Currently, 17 higher education institutions throughout the country offer the program or are preparing to offer it, often with the option of completing it online.

Map of CDHC program locations
The program, which takes about a year to complete and includes an internship or community demonstration project, aims to help bring dental care to patients in rural, urban and Native American communities an ambassador in the dental office who will help them arrange and keep appointments and understand the care they need.

Ms. McRae, who lives in Pima, Arizona, in Graham County, said she applied for the program shortly after the 2015 hygienist convention. The blueprint for Tooth B.U.D.D.S. was conceived as her final project for the certification.

She would not have had the confidence to move forward with the nonprofit without CDHC training, she said.

“The CDHC program taught me the language of the public health world and now I speak it confidently,” she said.

Tooth B.U.D.D.S. officially launched in mid-2017 when she visited Boys and Girls Club of the Gila Valley in Graham County, offering cleanings and oral health education to seven children whose guardians returned a consent form. She’d anticipated seeing more than 100 kids for the event.

“It was not a huge success, to be honest,” she said.

However, since that day, she has registered Tooth B.U.D.D.S. as a 501(c)(3) nonprofit and received tens of thousands of dollars in grants from the local United Way, the Arizona Community Foundation and other local community health programs.

She also changed her approach for getting consent forms returned and since mid-2017 has served more than 450 elementary school students with hygiene services in Greenlee and Graham counties.  

To cover more ground, Ms.
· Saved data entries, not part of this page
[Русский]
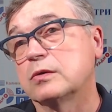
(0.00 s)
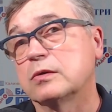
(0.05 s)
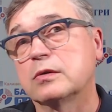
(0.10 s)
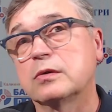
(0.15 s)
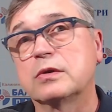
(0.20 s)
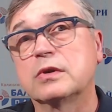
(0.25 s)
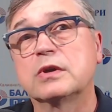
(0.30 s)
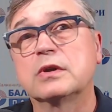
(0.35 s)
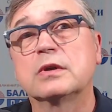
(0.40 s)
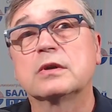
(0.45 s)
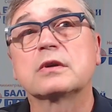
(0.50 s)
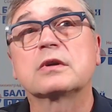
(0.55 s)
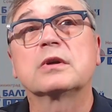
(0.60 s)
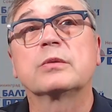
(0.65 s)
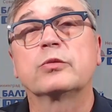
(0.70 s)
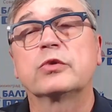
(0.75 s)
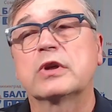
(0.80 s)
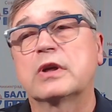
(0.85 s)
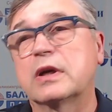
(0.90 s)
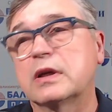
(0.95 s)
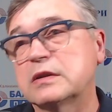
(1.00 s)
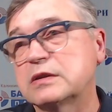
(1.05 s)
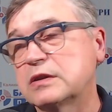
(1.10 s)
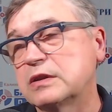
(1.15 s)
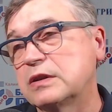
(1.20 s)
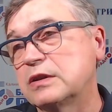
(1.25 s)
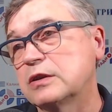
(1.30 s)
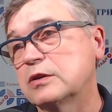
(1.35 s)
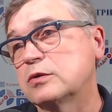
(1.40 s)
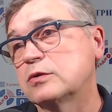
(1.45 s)
Ну и
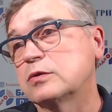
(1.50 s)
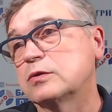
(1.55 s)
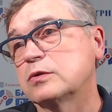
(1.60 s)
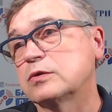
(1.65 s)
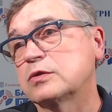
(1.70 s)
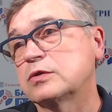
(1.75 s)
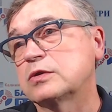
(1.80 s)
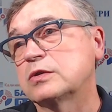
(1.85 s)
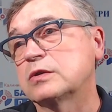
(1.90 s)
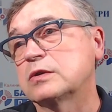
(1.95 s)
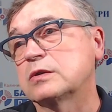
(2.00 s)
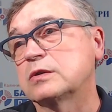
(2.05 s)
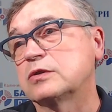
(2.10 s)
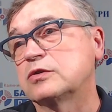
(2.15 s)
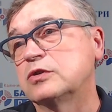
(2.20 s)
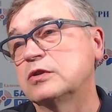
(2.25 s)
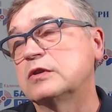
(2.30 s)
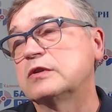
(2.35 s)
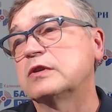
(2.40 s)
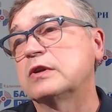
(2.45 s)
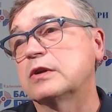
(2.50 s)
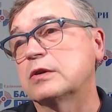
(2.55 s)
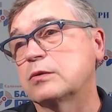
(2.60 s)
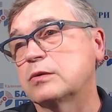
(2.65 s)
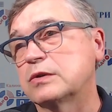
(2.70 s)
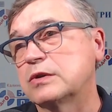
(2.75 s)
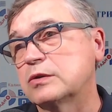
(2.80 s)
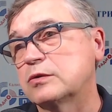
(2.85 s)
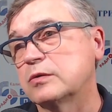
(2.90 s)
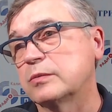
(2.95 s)
коммуникации нету с, через
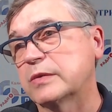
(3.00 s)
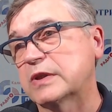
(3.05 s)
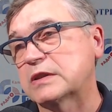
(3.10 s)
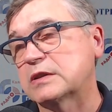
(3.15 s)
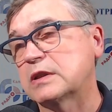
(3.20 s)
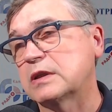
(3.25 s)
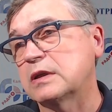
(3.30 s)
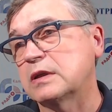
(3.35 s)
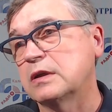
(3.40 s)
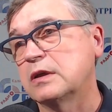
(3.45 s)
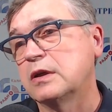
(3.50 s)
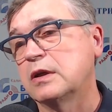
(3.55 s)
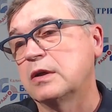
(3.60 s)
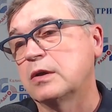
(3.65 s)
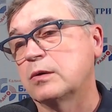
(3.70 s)
реку, нету моста.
McRae has recruited other hygienists who volunteer their time to assist with cleanings, oral health education and, because of the grant money, silver diamine fluoride and other preventive treatments performed within the state dental practice act.

Through the program, Ms. McRae also regularly  utilizes teledentistry technology to communicate with a local dentist, sending the X-rays of some of the students for review and referral for definitive treatment to establish a dental home.
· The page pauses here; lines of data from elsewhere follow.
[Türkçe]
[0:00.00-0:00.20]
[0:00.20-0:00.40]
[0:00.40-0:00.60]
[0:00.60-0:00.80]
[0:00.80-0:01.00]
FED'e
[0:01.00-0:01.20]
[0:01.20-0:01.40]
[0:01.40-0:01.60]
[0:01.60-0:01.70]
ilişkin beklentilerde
“Teledentistry allows a hygienist like myself to go into schools, take digital X-rays and immediately send them to the dentist for review. It allows hygienists to get out into the communities and receive immediate feedback from dentists, opening up rural communities to better oral health care through the use of technology,” Ms. McRae said about her work in an interview with a local newspaper, the Eastern Arizona Courier.
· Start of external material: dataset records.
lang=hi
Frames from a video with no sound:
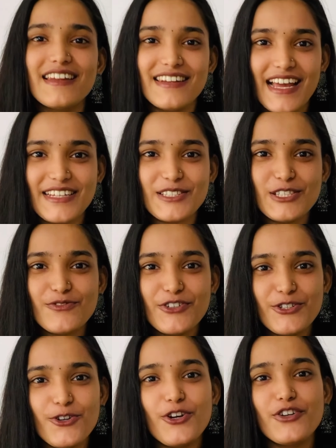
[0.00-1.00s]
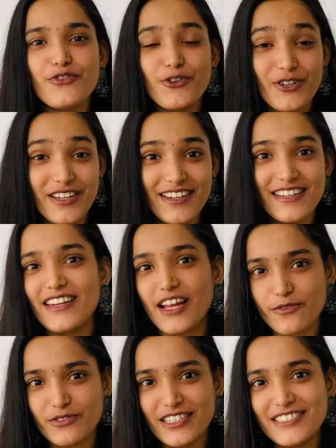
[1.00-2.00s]
लाइक दिस वीडियो इफ़ यू रियली
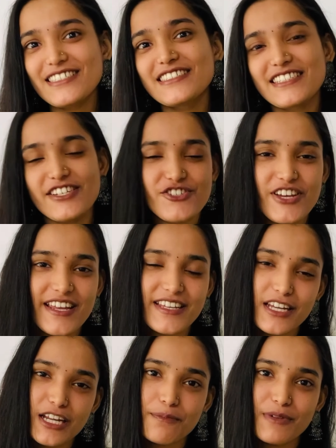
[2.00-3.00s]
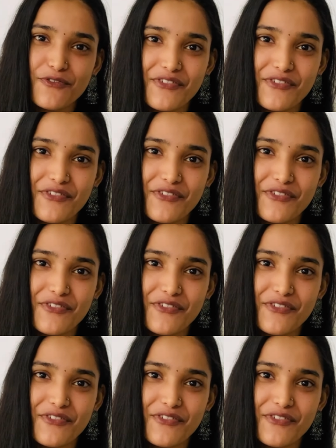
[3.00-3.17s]
लव्ड इट इसे शेयर करें अपने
The ADA and state dental societies are working with state governments and higher education institutions to create new CDHC programs throughout the country. Because of her success, Ms. McRae has visited some schools on behalf of the ADA to talk about the program and she led a webinar at the request of the American Student Dental Association.

Jonathan Vogel, a dental student at the University of Texas School of Dentistry at Houston who expects to graduate this May, said he met Ms. McRae when she spoke at an advocacy symposium he organized at the University of Texas. He said he was “awed by her success.”

“MiQuel’s work illustrates the innovative roles that CDHCs can play as a member of the allied dental team, particularly as it pertains to addressing community specific needs,” said Mr. Vogel, who is the American Student Dental Association liaison to the ADA Council on Advocacy for Access and Prevention. “The program equipped her with the knowledge and tools to recognize disparities within her community, and identify opportunities to address them. Tooth B.U.D.D.S. and the resulting increase in oral health within her community is a true testament to the success of this program.”

Ms. McRae said she hopes to expand her nonprofit to surrounding counties to reach more students.

“I’ve never loved my job more than I do now,” she said.